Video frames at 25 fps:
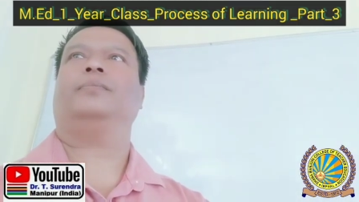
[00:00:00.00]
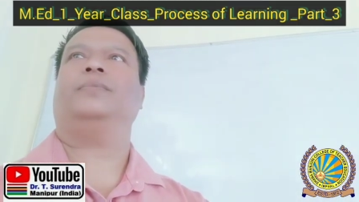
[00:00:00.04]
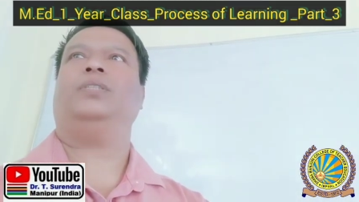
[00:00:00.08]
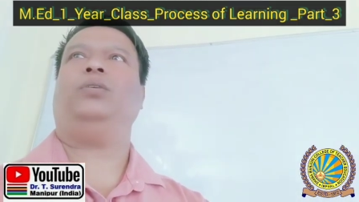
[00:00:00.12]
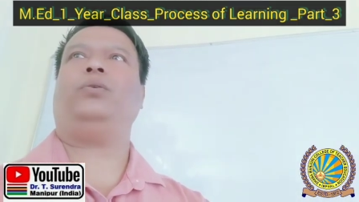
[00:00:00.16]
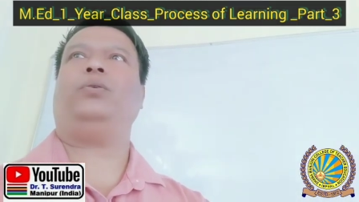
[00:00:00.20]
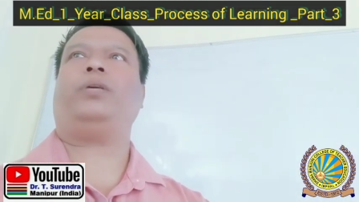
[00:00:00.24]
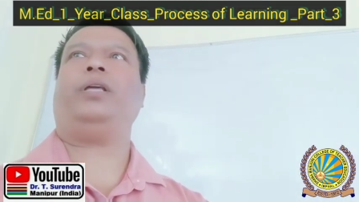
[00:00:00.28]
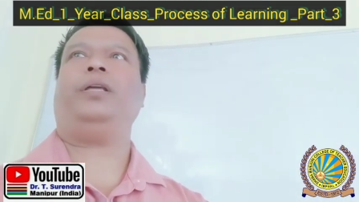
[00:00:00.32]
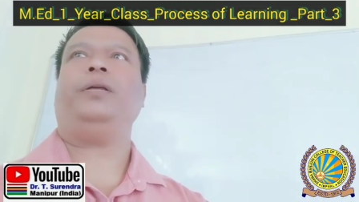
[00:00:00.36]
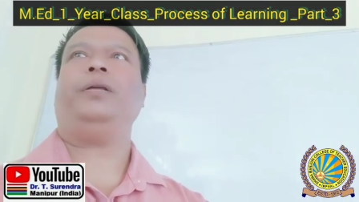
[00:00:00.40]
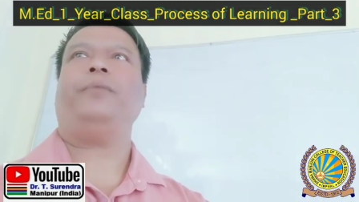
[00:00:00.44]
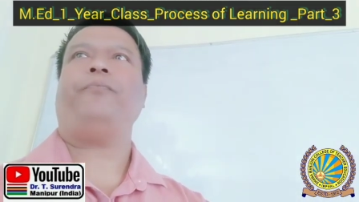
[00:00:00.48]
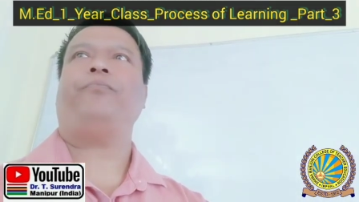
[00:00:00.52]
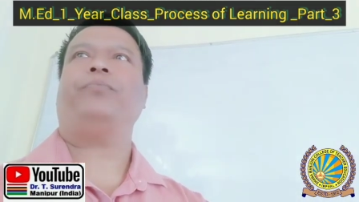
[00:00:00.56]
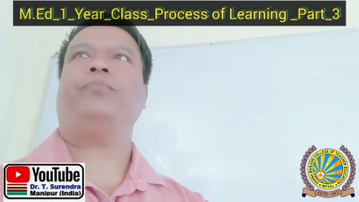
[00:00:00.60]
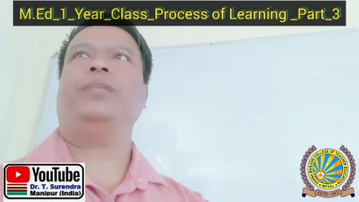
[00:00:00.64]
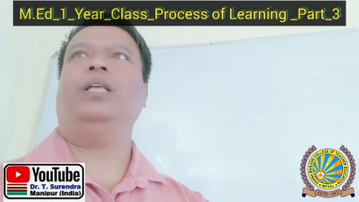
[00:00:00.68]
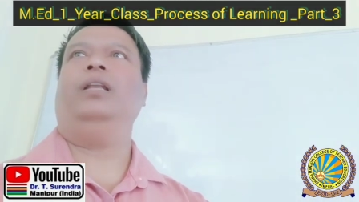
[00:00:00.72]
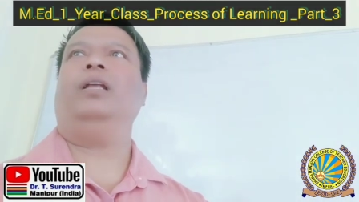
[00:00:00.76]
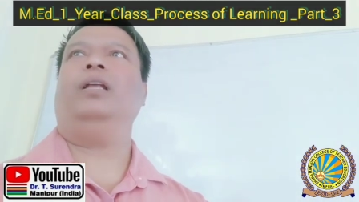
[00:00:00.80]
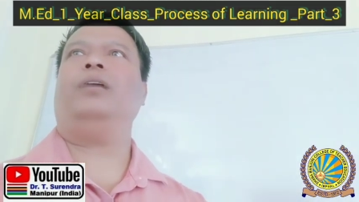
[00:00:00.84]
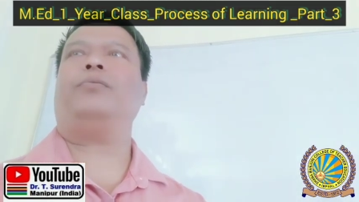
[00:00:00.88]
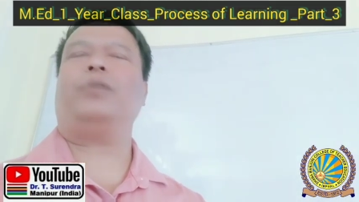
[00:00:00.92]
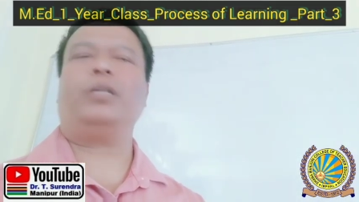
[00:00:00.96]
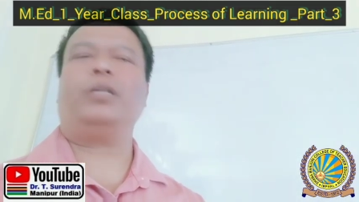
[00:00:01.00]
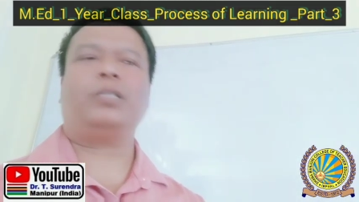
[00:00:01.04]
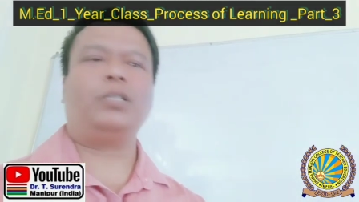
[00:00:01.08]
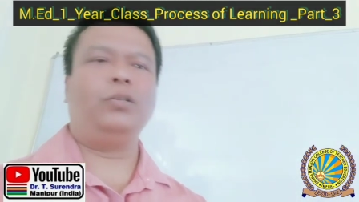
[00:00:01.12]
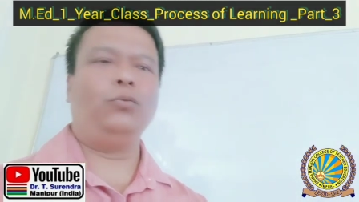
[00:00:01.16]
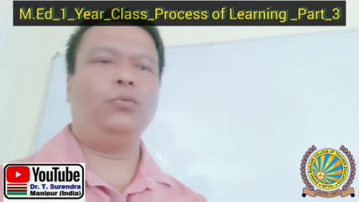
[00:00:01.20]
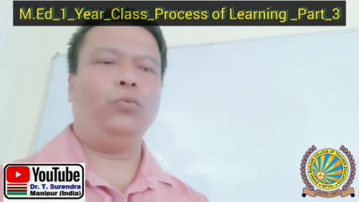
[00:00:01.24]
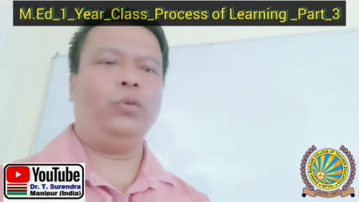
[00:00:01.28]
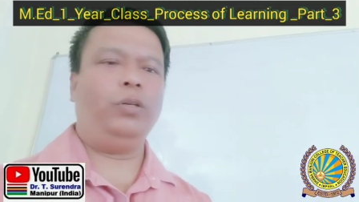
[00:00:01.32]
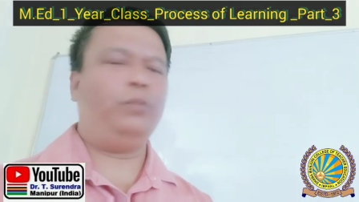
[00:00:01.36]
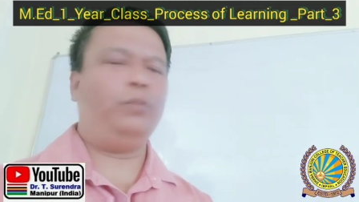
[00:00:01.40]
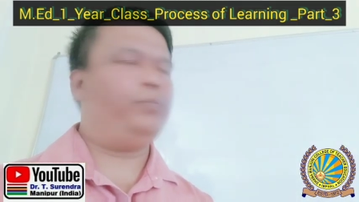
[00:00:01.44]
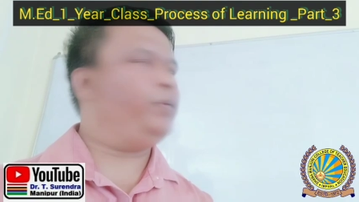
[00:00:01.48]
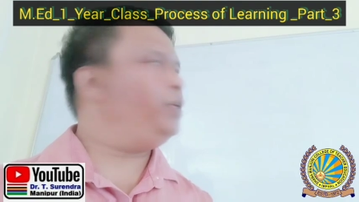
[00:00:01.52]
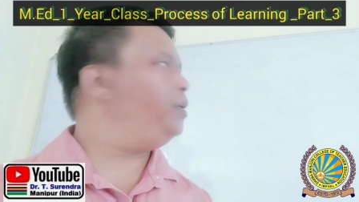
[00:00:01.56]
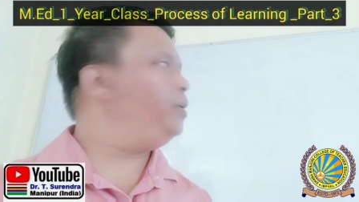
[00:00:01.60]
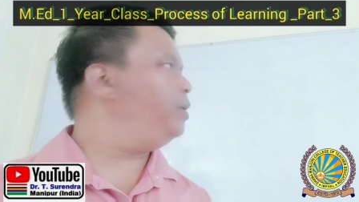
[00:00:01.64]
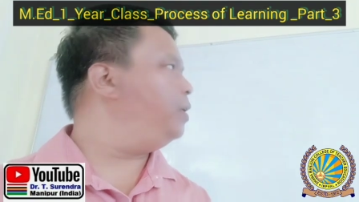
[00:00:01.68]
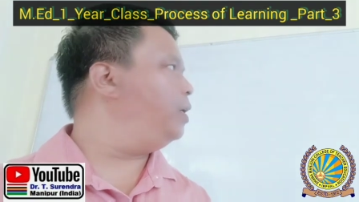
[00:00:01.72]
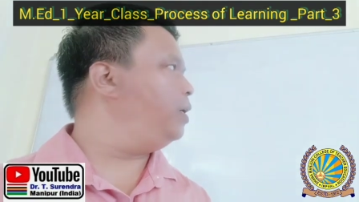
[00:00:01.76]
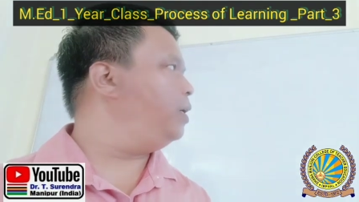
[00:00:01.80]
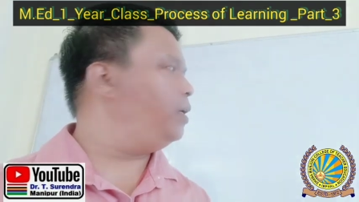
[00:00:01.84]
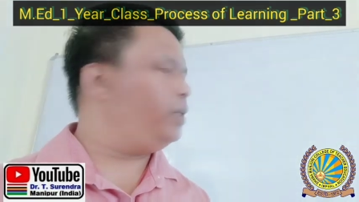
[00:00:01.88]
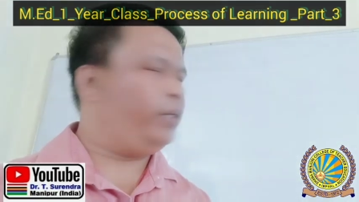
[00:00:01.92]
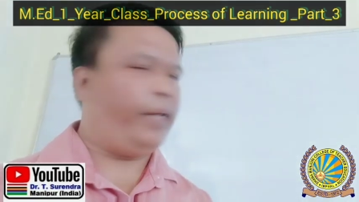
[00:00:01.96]
Okay, elaboration will be
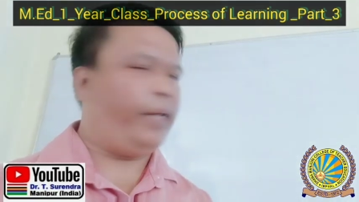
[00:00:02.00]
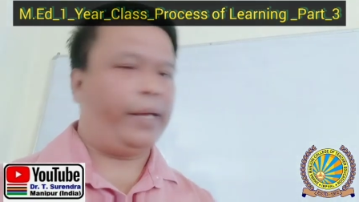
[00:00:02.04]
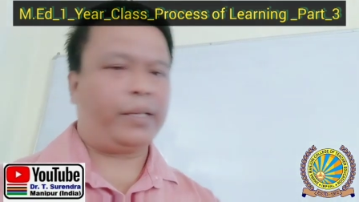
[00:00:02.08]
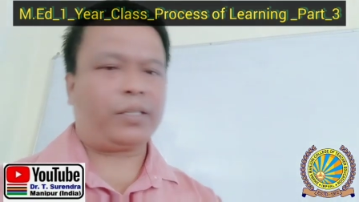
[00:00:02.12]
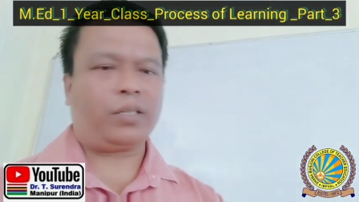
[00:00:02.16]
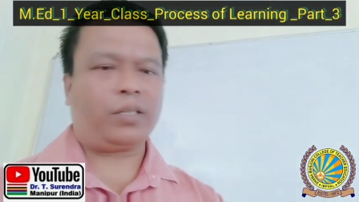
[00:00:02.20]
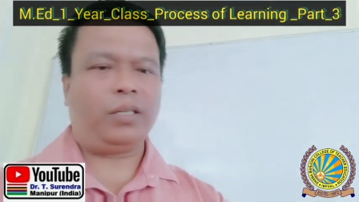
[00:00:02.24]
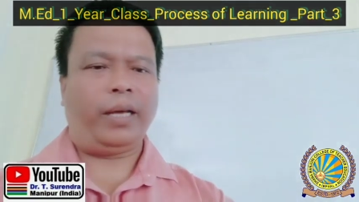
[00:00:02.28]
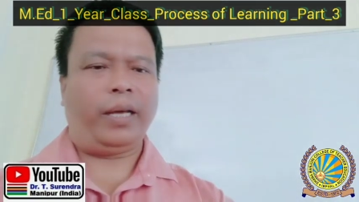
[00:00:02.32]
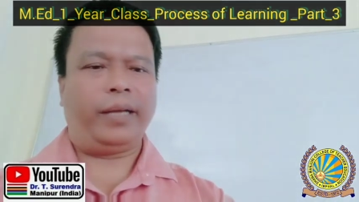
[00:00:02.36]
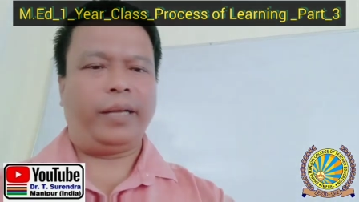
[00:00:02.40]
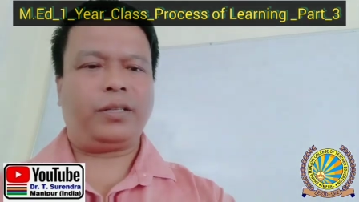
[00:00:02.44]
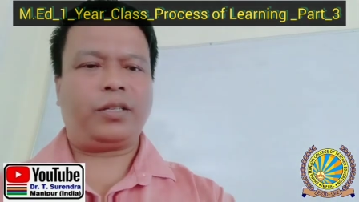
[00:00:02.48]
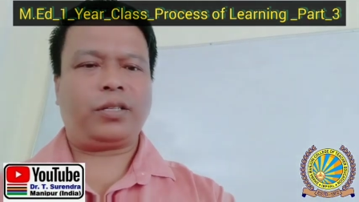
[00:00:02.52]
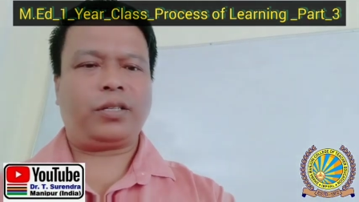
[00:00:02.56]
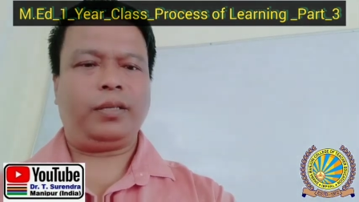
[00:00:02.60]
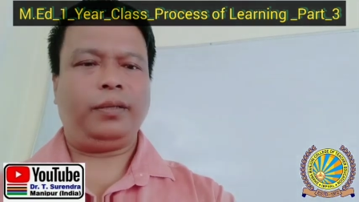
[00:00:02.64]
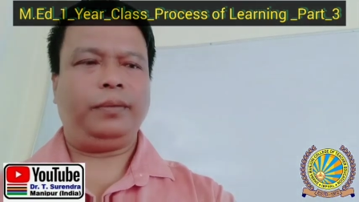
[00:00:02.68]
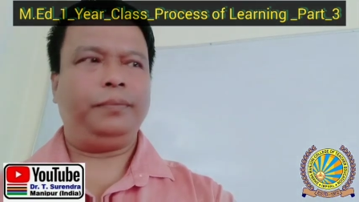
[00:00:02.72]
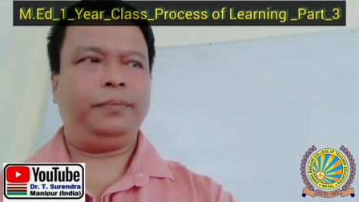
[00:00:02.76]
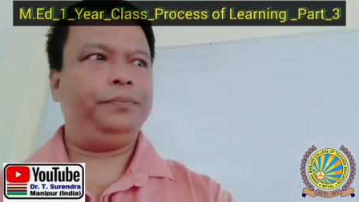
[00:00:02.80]
next slides.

┄┄┄┄┄┄┄┄┄┄┄┄┄┄┄┄┄┄┄┄

Your goal
Reproduce the data above word for word from its first line through the line that holds "[00:00:01.00]", both ends included; skip pictures.

Result of this exercise
Video frames at 25 fps:
[00:00:00.00]
[00:00:00.04]
[00:00:00.08]
[00:00:00.12]
[00:00:00.16]
[00:00:00.20]
[00:00:00.24]
[00:00:00.28]
[00:00:00.32]
[00:00:00.36]
[00:00:00.40]
[00:00:00.44]
[00:00:00.48]
[00:00:00.52]
[00:00:00.56]
[00:00:00.60]
[00:00:00.64]
[00:00:00.68]
[00:00:00.72]
[00:00:00.76]
[00:00:00.80]
[00:00:00.84]
[00:00:00.88]
[00:00:00.92]
[00:00:00.96]
[00:00:01.00]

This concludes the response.